* [WHAT THE TASK REQUIRES] Among the following entries, say how many lines contain the word "video"; the answer is a number and nothing else.

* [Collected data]

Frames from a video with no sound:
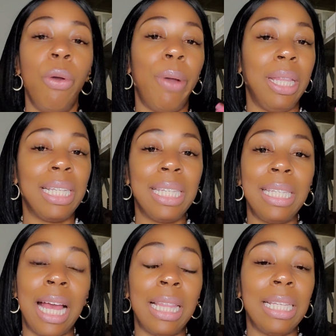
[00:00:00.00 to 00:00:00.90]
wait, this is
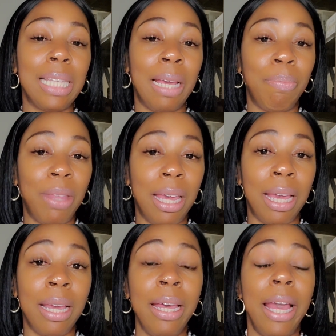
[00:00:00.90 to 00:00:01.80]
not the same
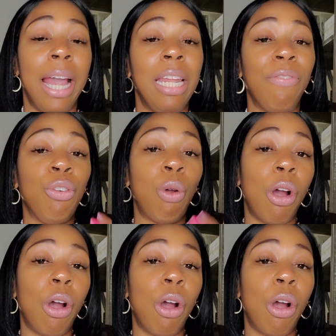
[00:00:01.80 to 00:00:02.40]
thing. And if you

==

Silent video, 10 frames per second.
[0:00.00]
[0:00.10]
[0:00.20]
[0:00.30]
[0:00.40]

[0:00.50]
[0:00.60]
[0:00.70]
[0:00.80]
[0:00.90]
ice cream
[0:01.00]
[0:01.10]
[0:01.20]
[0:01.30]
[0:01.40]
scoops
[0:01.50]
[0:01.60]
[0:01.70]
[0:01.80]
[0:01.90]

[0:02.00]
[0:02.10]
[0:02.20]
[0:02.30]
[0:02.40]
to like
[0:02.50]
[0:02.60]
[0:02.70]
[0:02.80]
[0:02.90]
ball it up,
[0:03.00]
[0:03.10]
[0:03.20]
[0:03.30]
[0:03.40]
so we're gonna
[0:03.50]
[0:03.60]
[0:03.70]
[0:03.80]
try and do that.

* [WRITTEN REPLY] 2